Namun, tidak semua mayat yang muncul dari bawah es adalah karena krisis glasial yang cepat. Beberapa dari mereka terkena juga karena pergerakan Gletser Khumbu.

“Karena pergerakan Gletser Khumbu, kami dapat melihat mayat dari waktu ke waktu,” kata Tshering Pandey Bhote, wakil presiden Asosiasi Pemandu Gunung Nasional Nepal. “Tapi kebanyakan pendaki siap secara mental untuk menemukan pemandangan seperti itu.”

Beberapa jasad yang ditemukan di lokasi lebih tinggi di Gunung Everest juga menjadi landmark atau penanda bagi para pendaki gunung. Salah satunya adalah “sepatu hijau” di dekat puncak.

Mereka merujuk pada seorang pendaki yang meninggal di bawah batu yang menggantung. Sepatu bot hijau miliknya, masih berdiri, menghadapi rute pendakian.

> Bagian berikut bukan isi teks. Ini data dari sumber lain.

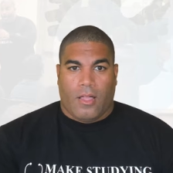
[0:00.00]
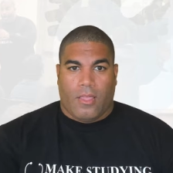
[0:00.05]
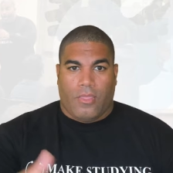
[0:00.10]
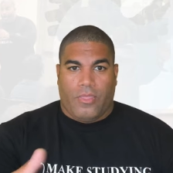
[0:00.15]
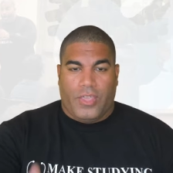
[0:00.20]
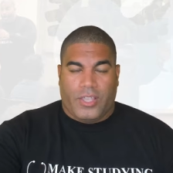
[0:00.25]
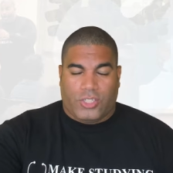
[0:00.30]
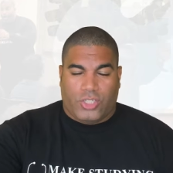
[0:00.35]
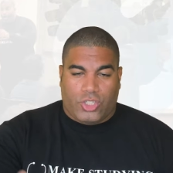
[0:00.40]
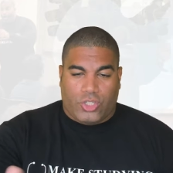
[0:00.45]

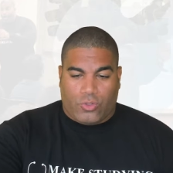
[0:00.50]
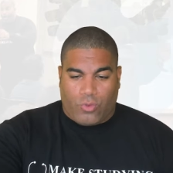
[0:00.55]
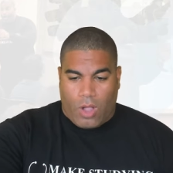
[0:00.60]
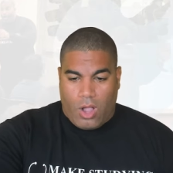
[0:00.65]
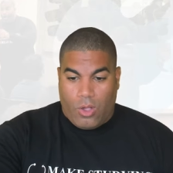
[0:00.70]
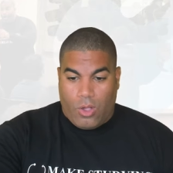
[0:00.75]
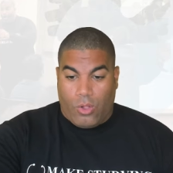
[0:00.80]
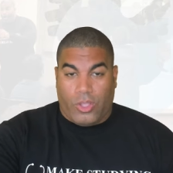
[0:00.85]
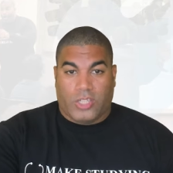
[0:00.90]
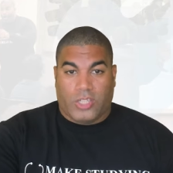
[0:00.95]
This
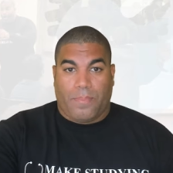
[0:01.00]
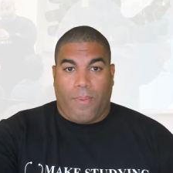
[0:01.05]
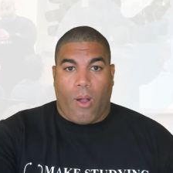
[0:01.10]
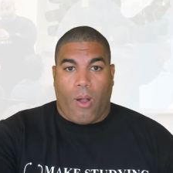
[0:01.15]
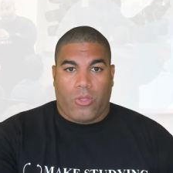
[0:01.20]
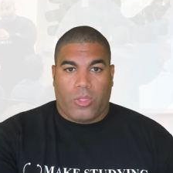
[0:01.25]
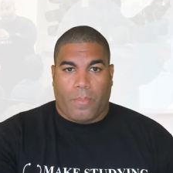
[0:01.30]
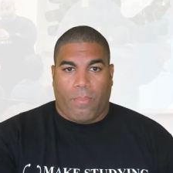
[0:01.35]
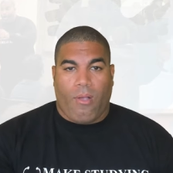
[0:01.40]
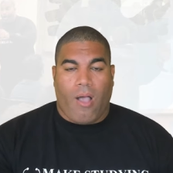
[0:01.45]
struggle is
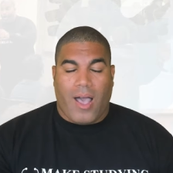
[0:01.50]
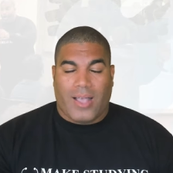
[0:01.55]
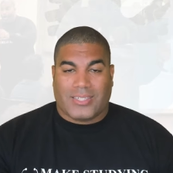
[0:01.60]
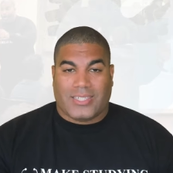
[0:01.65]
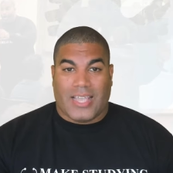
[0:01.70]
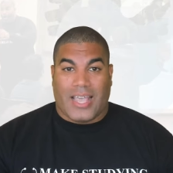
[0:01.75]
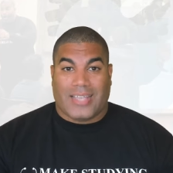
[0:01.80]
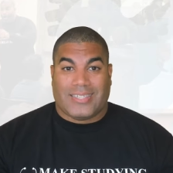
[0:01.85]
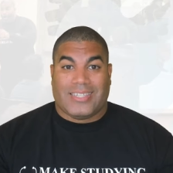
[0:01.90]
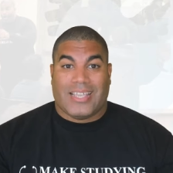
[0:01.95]
part of the
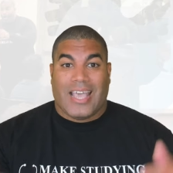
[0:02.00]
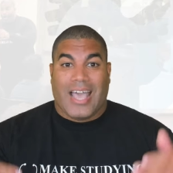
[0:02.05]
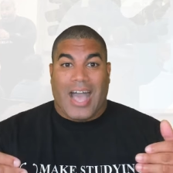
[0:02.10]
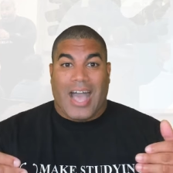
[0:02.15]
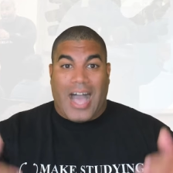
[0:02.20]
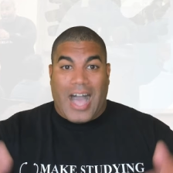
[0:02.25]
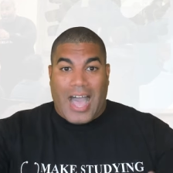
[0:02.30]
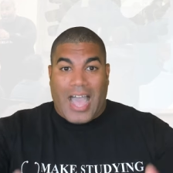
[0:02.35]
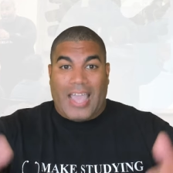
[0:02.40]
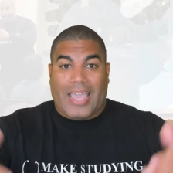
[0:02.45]
process.
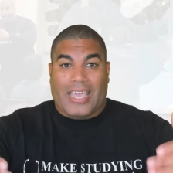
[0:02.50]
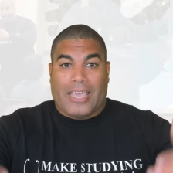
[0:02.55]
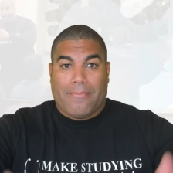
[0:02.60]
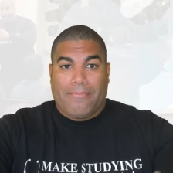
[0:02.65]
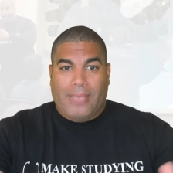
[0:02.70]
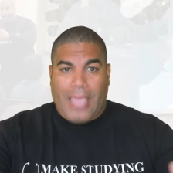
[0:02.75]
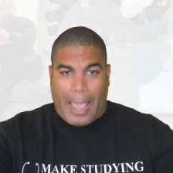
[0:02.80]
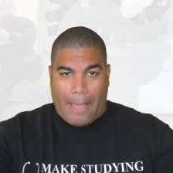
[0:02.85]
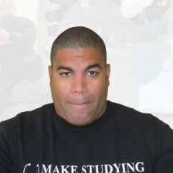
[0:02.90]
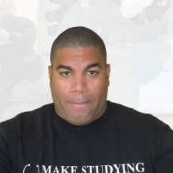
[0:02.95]
I am
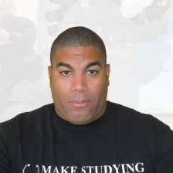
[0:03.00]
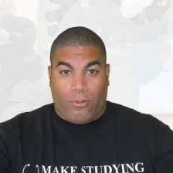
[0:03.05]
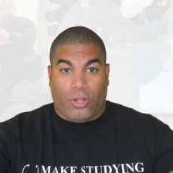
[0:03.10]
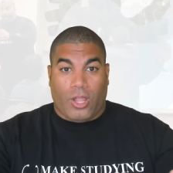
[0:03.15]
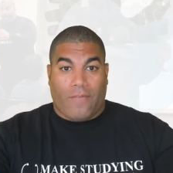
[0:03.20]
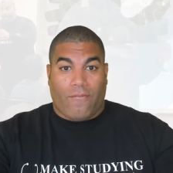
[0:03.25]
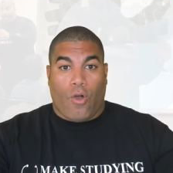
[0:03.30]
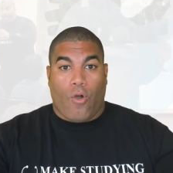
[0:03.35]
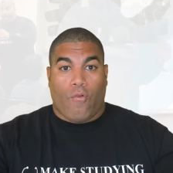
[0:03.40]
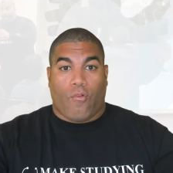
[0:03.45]
capable
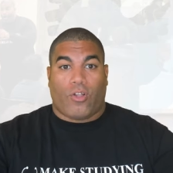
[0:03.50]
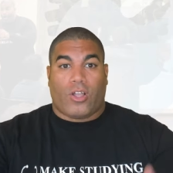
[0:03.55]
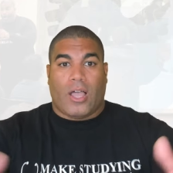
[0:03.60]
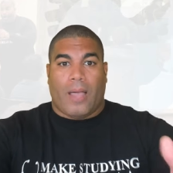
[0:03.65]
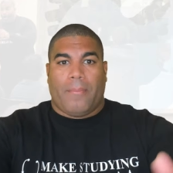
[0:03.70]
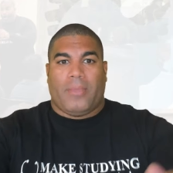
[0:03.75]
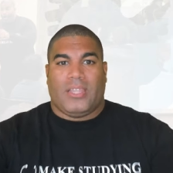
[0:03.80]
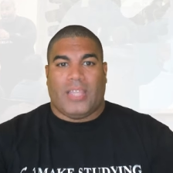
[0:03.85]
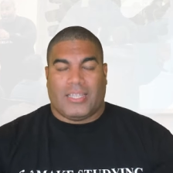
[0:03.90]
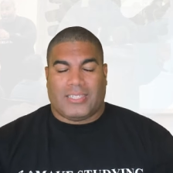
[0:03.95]
of
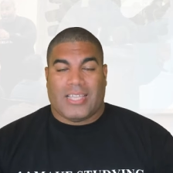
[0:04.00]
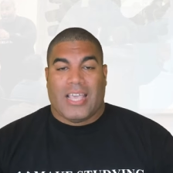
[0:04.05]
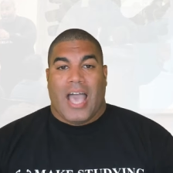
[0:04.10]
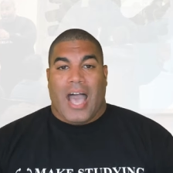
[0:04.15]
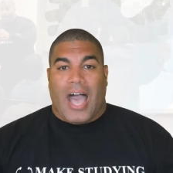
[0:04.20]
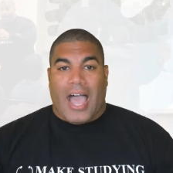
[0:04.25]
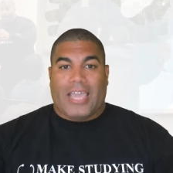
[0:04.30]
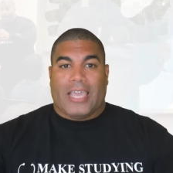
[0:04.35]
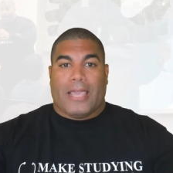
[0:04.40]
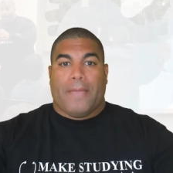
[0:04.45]
overcoming this.
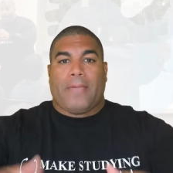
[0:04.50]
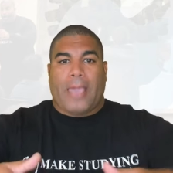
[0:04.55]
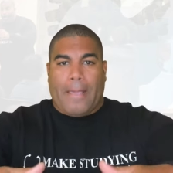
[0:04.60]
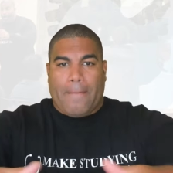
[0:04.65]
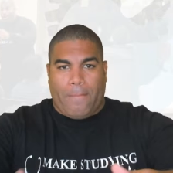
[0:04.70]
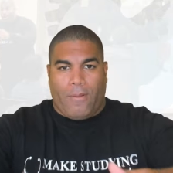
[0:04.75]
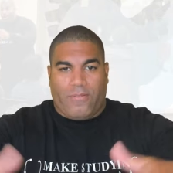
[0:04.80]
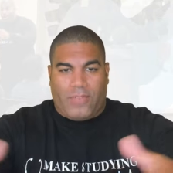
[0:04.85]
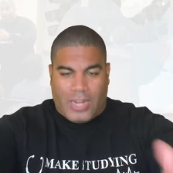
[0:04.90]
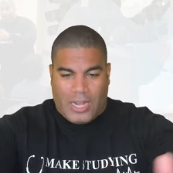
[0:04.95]
I am
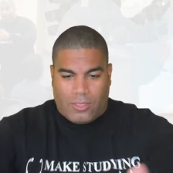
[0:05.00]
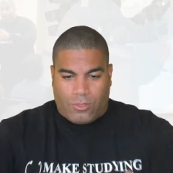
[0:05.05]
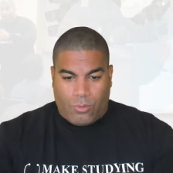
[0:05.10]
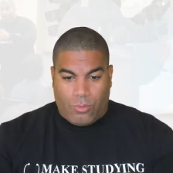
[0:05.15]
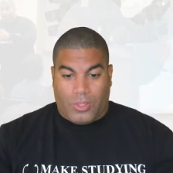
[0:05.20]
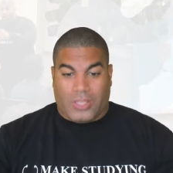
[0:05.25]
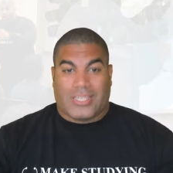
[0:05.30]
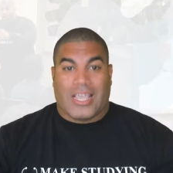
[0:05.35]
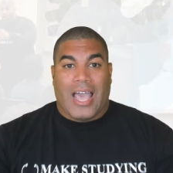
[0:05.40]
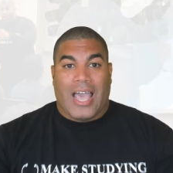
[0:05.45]
capable of getting through
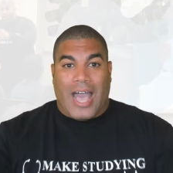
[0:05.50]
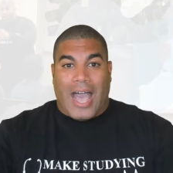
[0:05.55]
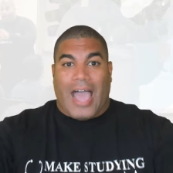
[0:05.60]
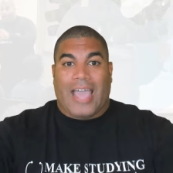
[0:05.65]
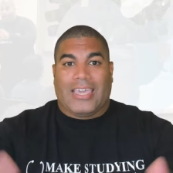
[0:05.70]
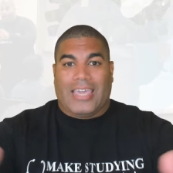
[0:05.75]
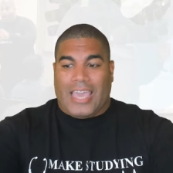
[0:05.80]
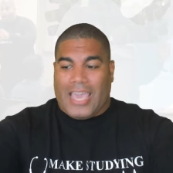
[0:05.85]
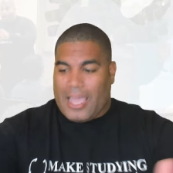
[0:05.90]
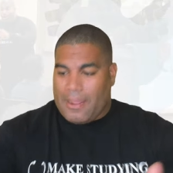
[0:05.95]
this. I
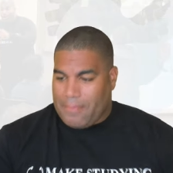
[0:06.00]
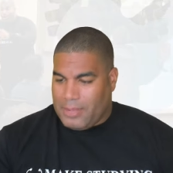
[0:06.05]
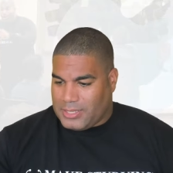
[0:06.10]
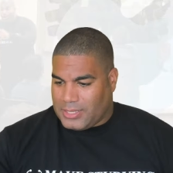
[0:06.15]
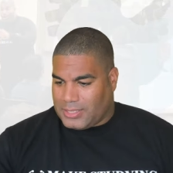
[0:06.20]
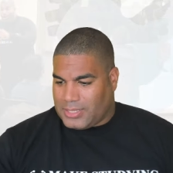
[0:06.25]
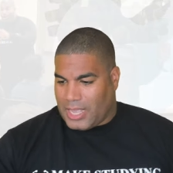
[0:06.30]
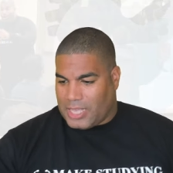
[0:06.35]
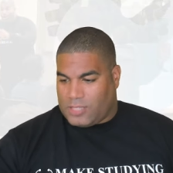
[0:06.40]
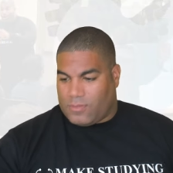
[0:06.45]
can be
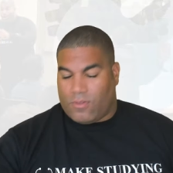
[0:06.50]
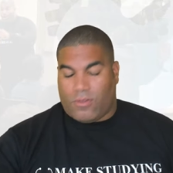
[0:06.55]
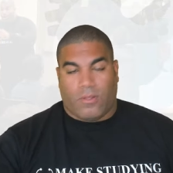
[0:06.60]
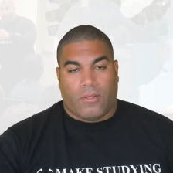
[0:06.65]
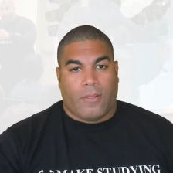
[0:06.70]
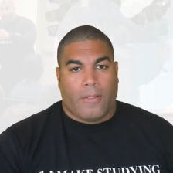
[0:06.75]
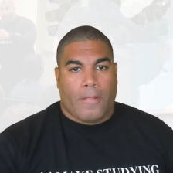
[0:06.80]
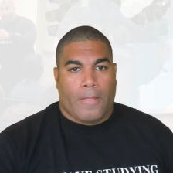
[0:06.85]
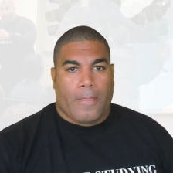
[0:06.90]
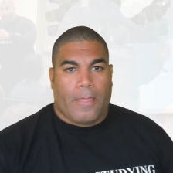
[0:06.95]
successful.
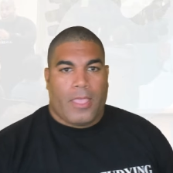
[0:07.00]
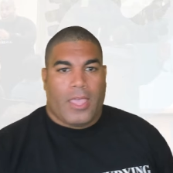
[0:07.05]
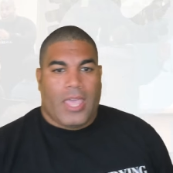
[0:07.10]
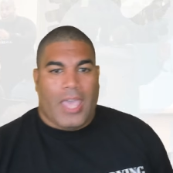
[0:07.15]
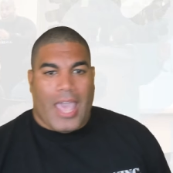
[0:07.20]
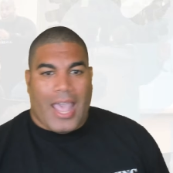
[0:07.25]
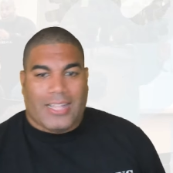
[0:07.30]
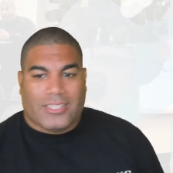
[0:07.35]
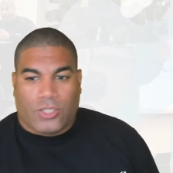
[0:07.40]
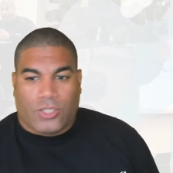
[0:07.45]

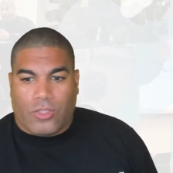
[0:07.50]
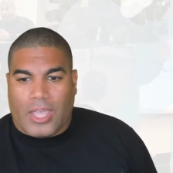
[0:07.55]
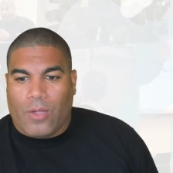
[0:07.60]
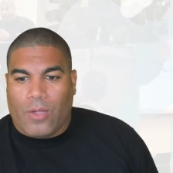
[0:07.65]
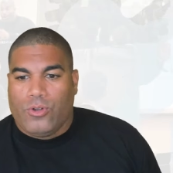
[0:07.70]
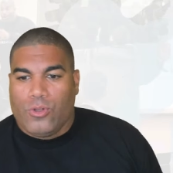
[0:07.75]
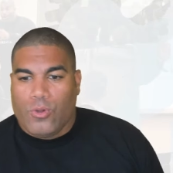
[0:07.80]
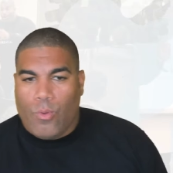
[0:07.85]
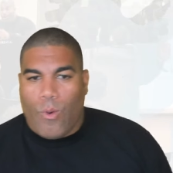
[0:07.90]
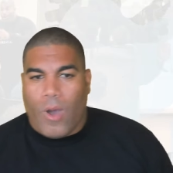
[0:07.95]
And so they
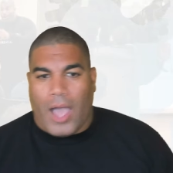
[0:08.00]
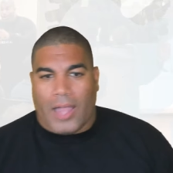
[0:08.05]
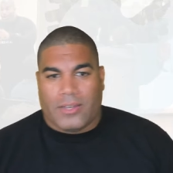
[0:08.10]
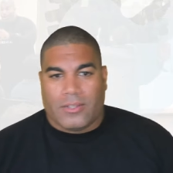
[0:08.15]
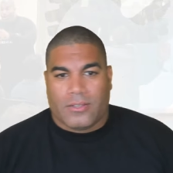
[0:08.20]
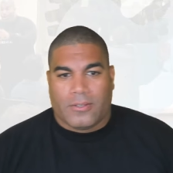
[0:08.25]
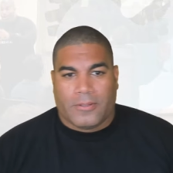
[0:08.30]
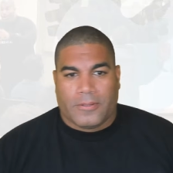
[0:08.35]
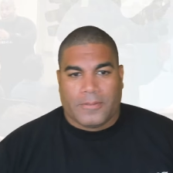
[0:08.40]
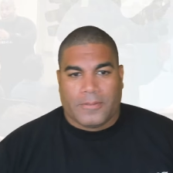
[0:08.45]
do what?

Beberapa ahli pendakian mengatakan jasad itu kemudian dipindahkan, sementara pejabat pariwisata Nepal mengatakan mereka tidak memiliki informasi apakah jasad masih terlihat.

Evakuasi mayat /ANG TASHI SHERPA

Memindahkan jasad dari kamp-kamp yang lebih tinggi merupakan hal yang mahal dan sulit. Para ahli mengatakan biayanya US$ 40.000 hingga US$ 80.000 atau sekitar Rp572 juta hingga Rp1,2 miliar untuk menurunkan mayat.

“Salah satu upaya yang paling sulit adalah dari ketinggian 8.700 m, di dekat puncak,” kata Ang Tshering Sherpa, mantan presiden NMA.

“Tubuh itu benar-benar beku dan beratnya 150 kg dan harus diturunkan dari tempat yang sulit di ketinggian itu.”

Para ahli mengatakan setiap keputusan tentang apa yang harus dilakukan dengan jasad pendaki di gunung juga merupakan masalah yang sangat pribadi.

“Kebanyakan pendaki suka dibiarkan di gunung jika mereka mati,” kata Alan Arnette, seorang pendaki gunung terkemuka.

“Jadi akan dianggap tidak sopan hanya memindahkan mereka kecuali mereka perlu dipindahkan dari rute pendakian atau keluarga mereka menginginkannya.